Want to pop a champagne bottle (the mini-sized ones, we’re trying to be reasonable here) with your spouse? That’s the baby’s cue to start teething and demand you present your titties for comfort (while your spouse looks on enviously).

 

So when Google Photos offers me the neatly packaged stroll down memory lane, “On This Date, 5 Years Ago”, I want to punch a hole in the wall. And comfort myself with cookies as I scroll through every single image of our lives when we were free of all the adulting bullshit that comes packaged with the privilege of parenting.

 

I envy my younger, more rested and freer self in those photos. I miss my man, having him all to myself and having the freedom to pick up and go to Rome for a getaway because we fucking can, that’s why. We travelled, experienced, laughed, ate, rolled and sunbathed. We saw, we walked, we did so much FUN AND ADVENTUROUS SHIT. Of course I miss it, all of it.

 

Sometimes when your life changes for the better, it also becomes exponentially harder.

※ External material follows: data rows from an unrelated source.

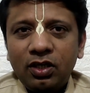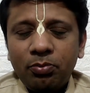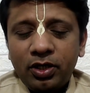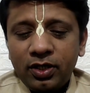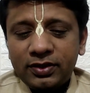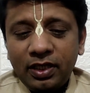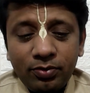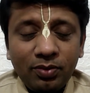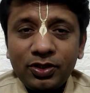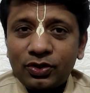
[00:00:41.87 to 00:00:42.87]
But at the same
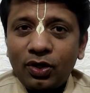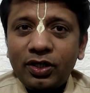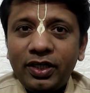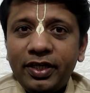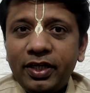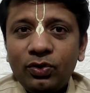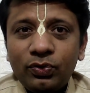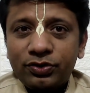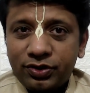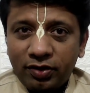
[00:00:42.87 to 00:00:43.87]
time, he saw a lady who
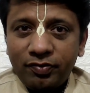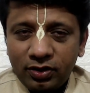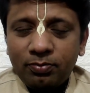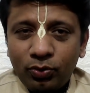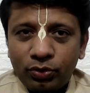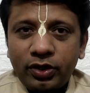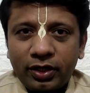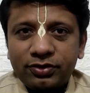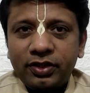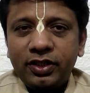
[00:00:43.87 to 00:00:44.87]
was driving the boat
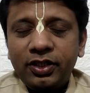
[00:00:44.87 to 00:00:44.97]
actually.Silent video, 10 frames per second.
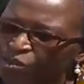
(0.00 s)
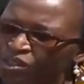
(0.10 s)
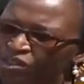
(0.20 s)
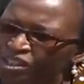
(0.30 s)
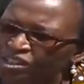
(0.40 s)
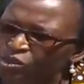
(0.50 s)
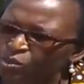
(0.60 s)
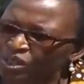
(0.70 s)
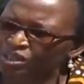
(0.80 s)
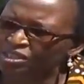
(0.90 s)
when you get
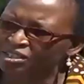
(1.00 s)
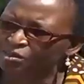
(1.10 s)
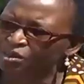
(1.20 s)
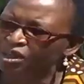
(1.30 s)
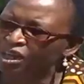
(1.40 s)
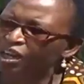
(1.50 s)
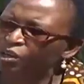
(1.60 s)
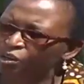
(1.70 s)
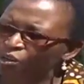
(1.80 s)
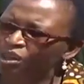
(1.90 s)
into partnership,
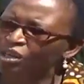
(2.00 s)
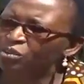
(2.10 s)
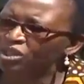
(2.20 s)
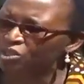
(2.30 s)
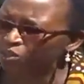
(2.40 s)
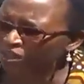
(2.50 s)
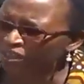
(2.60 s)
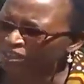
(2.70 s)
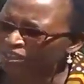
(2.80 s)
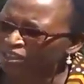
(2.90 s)
how do you then make sure
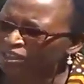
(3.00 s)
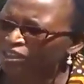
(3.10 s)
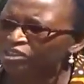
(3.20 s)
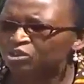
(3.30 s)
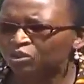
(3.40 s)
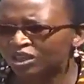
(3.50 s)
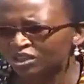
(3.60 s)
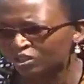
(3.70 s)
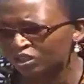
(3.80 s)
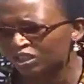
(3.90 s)
that you
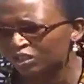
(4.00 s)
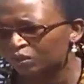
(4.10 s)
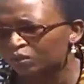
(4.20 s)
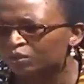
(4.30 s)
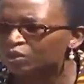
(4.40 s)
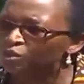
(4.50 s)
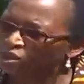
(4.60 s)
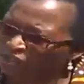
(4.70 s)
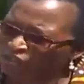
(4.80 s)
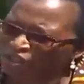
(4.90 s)
get your deal,
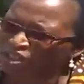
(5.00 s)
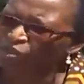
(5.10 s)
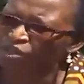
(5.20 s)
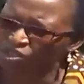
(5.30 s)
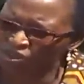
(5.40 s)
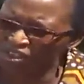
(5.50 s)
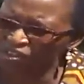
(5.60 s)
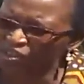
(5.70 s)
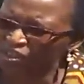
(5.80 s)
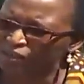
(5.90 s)
you give your deal and you get your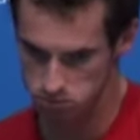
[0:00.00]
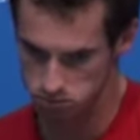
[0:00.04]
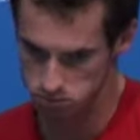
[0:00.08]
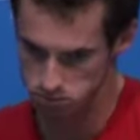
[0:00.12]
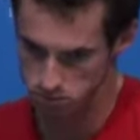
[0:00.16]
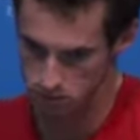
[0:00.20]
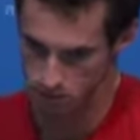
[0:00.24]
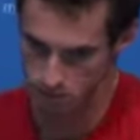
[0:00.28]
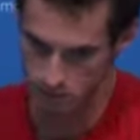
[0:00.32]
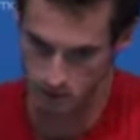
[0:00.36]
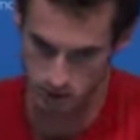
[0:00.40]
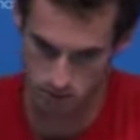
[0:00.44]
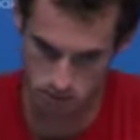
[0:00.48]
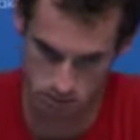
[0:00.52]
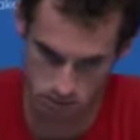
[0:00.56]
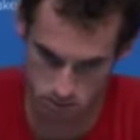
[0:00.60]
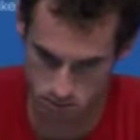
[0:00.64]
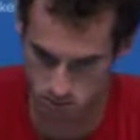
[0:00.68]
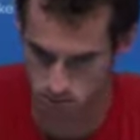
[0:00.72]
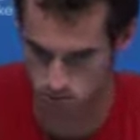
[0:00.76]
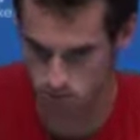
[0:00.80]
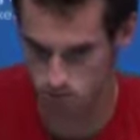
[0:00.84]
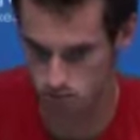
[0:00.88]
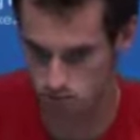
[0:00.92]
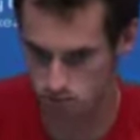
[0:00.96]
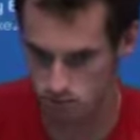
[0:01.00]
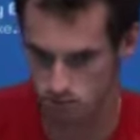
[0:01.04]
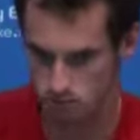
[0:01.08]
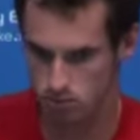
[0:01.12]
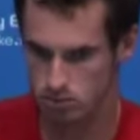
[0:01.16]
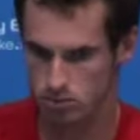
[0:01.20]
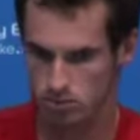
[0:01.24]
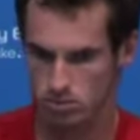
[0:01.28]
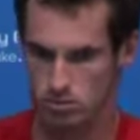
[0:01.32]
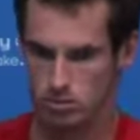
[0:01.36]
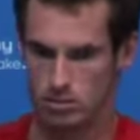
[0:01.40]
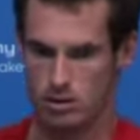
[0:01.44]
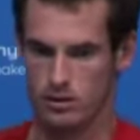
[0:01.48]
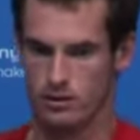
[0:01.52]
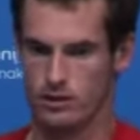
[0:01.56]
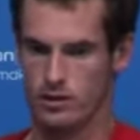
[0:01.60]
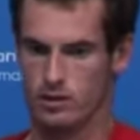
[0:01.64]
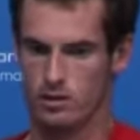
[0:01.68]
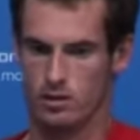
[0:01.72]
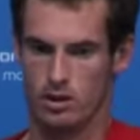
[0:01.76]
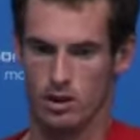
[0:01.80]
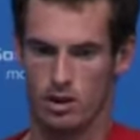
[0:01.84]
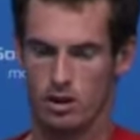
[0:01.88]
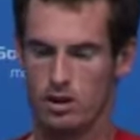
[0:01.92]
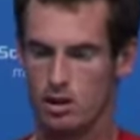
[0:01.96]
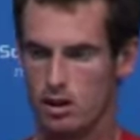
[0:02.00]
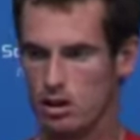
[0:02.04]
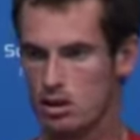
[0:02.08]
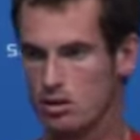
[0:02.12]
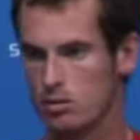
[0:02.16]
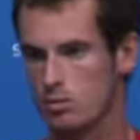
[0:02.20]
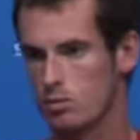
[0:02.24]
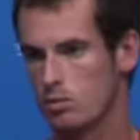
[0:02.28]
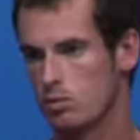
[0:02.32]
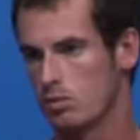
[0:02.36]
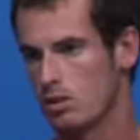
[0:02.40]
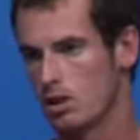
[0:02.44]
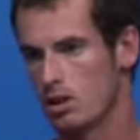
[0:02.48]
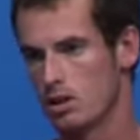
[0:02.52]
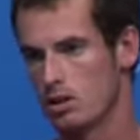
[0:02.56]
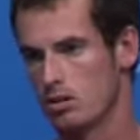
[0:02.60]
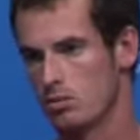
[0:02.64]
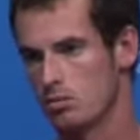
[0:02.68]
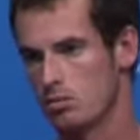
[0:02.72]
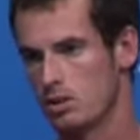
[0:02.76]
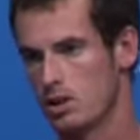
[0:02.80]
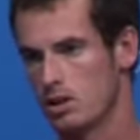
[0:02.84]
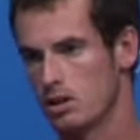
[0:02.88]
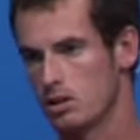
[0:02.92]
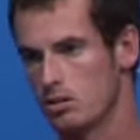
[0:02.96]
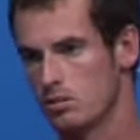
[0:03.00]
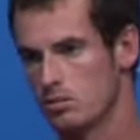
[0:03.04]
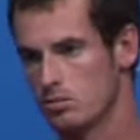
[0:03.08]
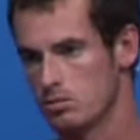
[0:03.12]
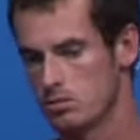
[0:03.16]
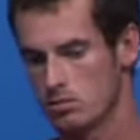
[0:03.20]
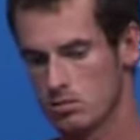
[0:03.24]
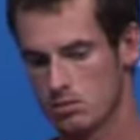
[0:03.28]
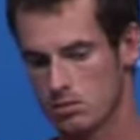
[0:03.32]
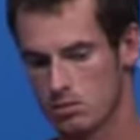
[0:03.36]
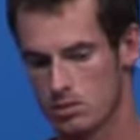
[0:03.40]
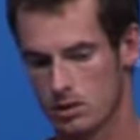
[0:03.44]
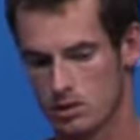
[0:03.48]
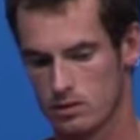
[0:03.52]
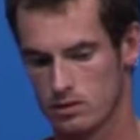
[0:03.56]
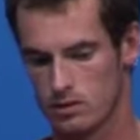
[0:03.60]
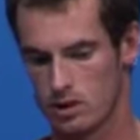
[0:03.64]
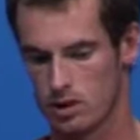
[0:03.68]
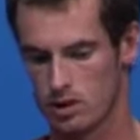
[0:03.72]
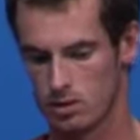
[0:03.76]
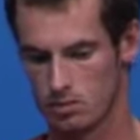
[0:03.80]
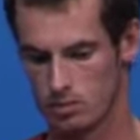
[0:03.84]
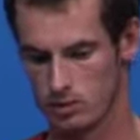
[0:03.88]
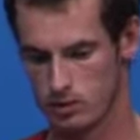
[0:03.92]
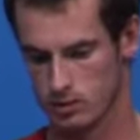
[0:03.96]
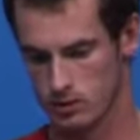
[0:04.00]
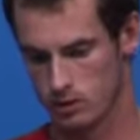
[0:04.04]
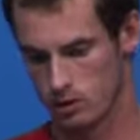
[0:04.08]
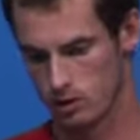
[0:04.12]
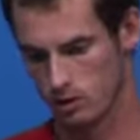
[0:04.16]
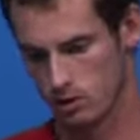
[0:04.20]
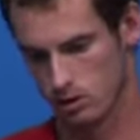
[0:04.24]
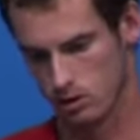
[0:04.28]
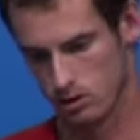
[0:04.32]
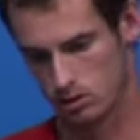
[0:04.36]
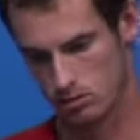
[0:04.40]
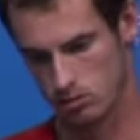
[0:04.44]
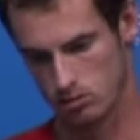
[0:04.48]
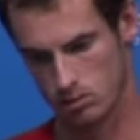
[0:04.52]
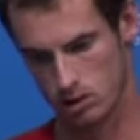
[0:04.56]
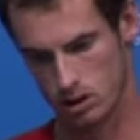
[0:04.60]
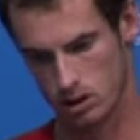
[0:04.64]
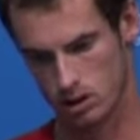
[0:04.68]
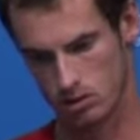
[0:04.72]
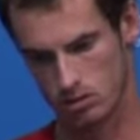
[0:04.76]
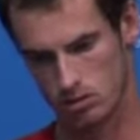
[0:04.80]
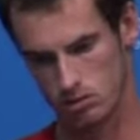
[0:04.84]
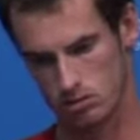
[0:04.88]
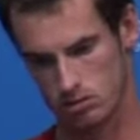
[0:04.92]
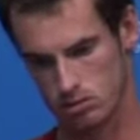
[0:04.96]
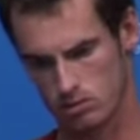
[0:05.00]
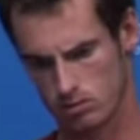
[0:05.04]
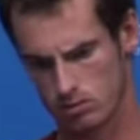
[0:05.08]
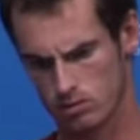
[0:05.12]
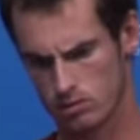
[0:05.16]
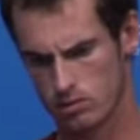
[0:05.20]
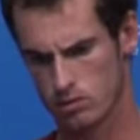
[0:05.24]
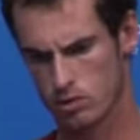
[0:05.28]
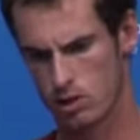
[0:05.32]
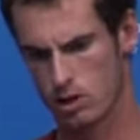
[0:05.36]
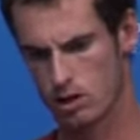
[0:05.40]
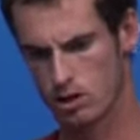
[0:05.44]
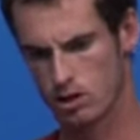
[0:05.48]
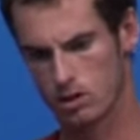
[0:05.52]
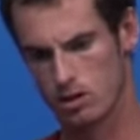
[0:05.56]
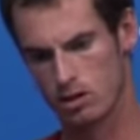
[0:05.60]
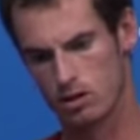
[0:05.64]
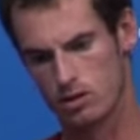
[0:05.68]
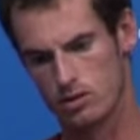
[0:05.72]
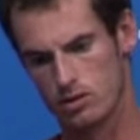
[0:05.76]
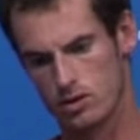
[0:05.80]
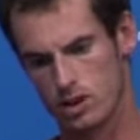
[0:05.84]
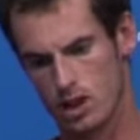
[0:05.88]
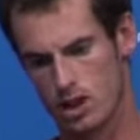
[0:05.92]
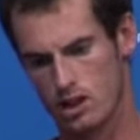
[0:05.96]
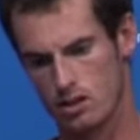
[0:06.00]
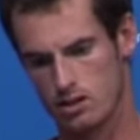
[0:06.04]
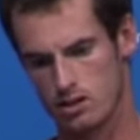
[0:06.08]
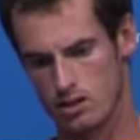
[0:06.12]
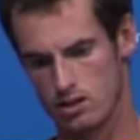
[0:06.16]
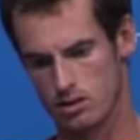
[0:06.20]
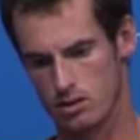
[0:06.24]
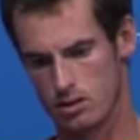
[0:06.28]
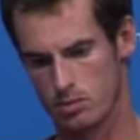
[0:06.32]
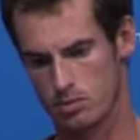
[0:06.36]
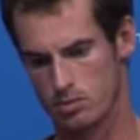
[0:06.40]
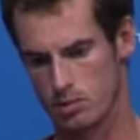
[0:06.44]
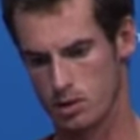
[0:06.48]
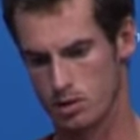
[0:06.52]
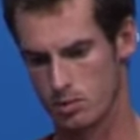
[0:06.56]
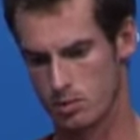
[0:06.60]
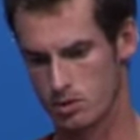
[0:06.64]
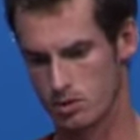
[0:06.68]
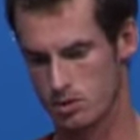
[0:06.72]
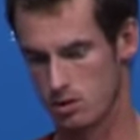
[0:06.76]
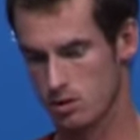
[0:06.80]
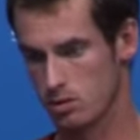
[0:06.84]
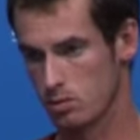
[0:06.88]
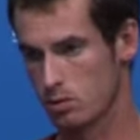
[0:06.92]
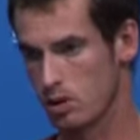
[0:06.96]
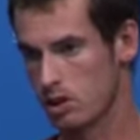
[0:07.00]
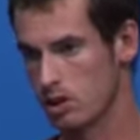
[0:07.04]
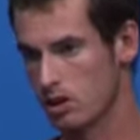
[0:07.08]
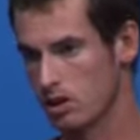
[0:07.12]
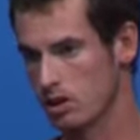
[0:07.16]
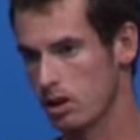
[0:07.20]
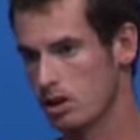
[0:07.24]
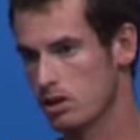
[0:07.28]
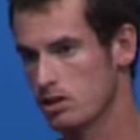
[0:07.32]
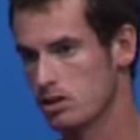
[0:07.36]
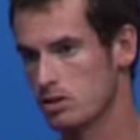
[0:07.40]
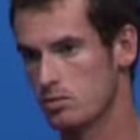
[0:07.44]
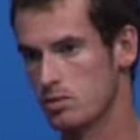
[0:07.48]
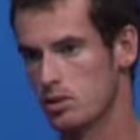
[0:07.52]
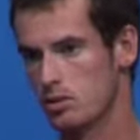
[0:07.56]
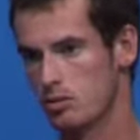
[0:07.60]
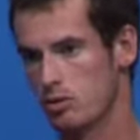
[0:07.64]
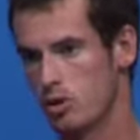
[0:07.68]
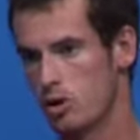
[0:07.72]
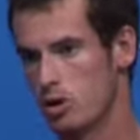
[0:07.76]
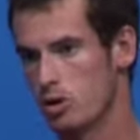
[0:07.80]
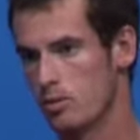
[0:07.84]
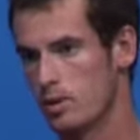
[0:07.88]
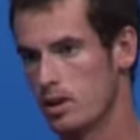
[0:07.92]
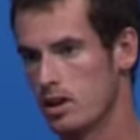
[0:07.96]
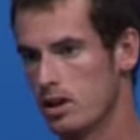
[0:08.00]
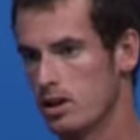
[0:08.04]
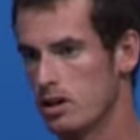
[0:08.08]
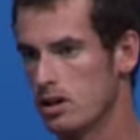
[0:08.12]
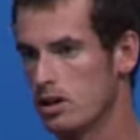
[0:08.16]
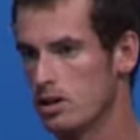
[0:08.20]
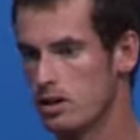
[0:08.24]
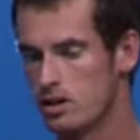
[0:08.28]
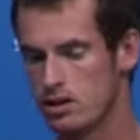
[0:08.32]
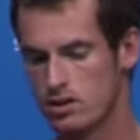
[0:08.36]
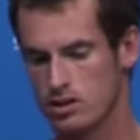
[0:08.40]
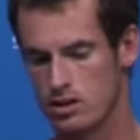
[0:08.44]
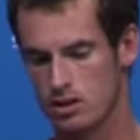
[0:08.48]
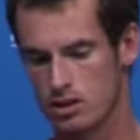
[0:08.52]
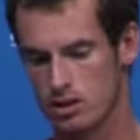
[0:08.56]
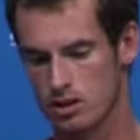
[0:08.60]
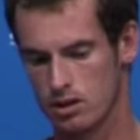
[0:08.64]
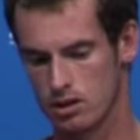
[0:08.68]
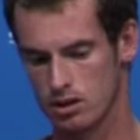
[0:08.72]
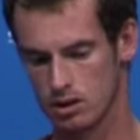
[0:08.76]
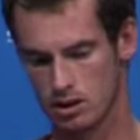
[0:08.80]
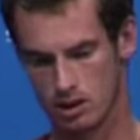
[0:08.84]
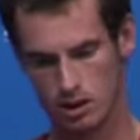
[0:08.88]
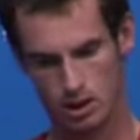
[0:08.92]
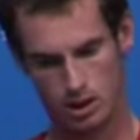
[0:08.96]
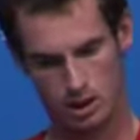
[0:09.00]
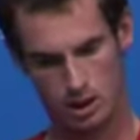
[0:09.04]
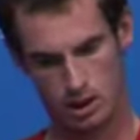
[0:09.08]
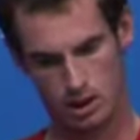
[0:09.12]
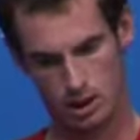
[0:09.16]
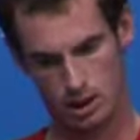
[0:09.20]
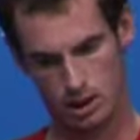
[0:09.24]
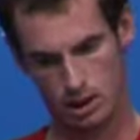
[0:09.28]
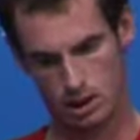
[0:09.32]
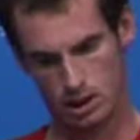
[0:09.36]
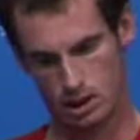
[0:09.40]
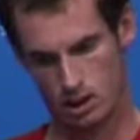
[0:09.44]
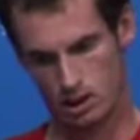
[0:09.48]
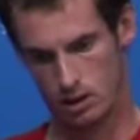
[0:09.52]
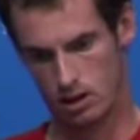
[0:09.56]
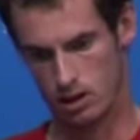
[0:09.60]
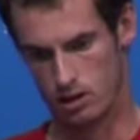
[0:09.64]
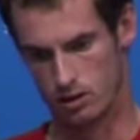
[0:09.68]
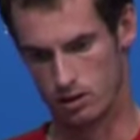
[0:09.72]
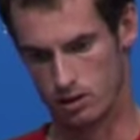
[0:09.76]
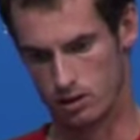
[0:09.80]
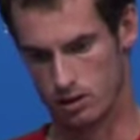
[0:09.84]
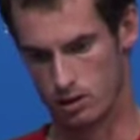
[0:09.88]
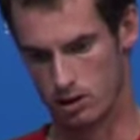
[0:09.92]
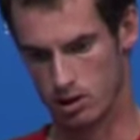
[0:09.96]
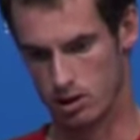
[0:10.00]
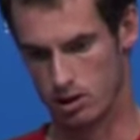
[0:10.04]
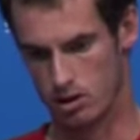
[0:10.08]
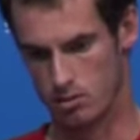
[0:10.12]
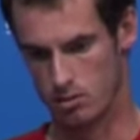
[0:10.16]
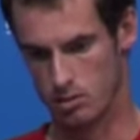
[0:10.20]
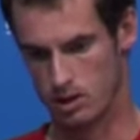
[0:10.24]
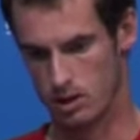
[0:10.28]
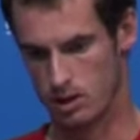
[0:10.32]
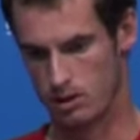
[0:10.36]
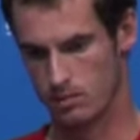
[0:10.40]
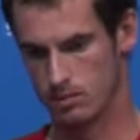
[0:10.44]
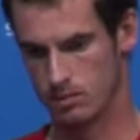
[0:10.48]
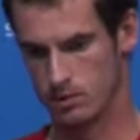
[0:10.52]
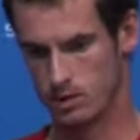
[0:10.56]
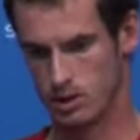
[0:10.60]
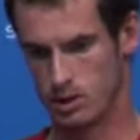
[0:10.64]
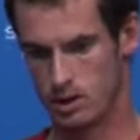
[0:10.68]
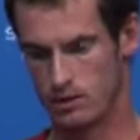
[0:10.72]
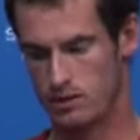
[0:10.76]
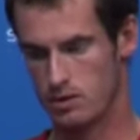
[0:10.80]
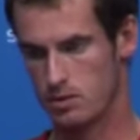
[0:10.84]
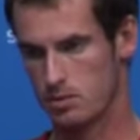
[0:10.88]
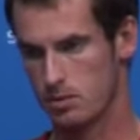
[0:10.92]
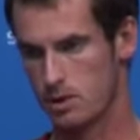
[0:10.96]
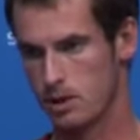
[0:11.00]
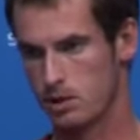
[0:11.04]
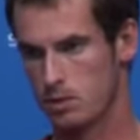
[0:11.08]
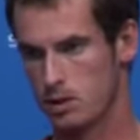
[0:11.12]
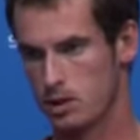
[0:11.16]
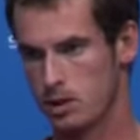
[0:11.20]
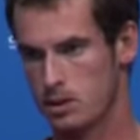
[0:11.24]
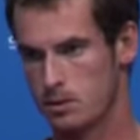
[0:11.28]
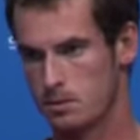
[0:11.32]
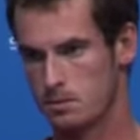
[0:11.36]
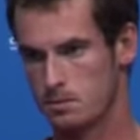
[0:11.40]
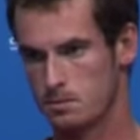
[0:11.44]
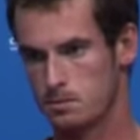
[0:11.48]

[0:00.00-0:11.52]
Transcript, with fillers: I mean, I feel like I can I can beat him. I've done it before and had quite a lot of chances. I probably should have won against him in Rome earlier this year on on the clay, but I'll have to play well.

Being a parent of happy and healthy children is an incredible luxury. But you have to work your ass off to maintain it. This is why I find romance overrated. Of course we all like being showered with romantic declarations of love. Of course I would take off for a weekend with my husband, even at a cheap-ass roadside motel, if it meant having him all to myself and not having to cook and wipe baby asses. But we can’t. And the beauty of it all is that we both understand this. We both “get it.” We might lament our current predicament and how much sexier our lives used to be. But we do it together. And that is paramount. Infinitely more important than dating each other well into our marriage.

 

Romance is cute, but partnership and communication are the King and Queen of this joint. I’ll take my man’s whole-hearted commitment and understanding to our dumpster fire chaotic lives over a date night any day, every day, for the rest of my life. We’re in the trenches of this shit show family life of ours. We lose our minds daily: at the kids, at each other, at the damn cats and at the damn rent that keeps going up. But we are an unstoppable unit. We will still be here after all the diapers, the breastfeeding, the snotty noses, the tantrums. The hubs and I will endure it all.

 

And then maybe we’ll get to go on a fucking date. But the journey to get there will have been exhilarating. And I’m just so grateful that I chose a dude that gets it and who wants nothing more than to ride this crazy trainwreck with me.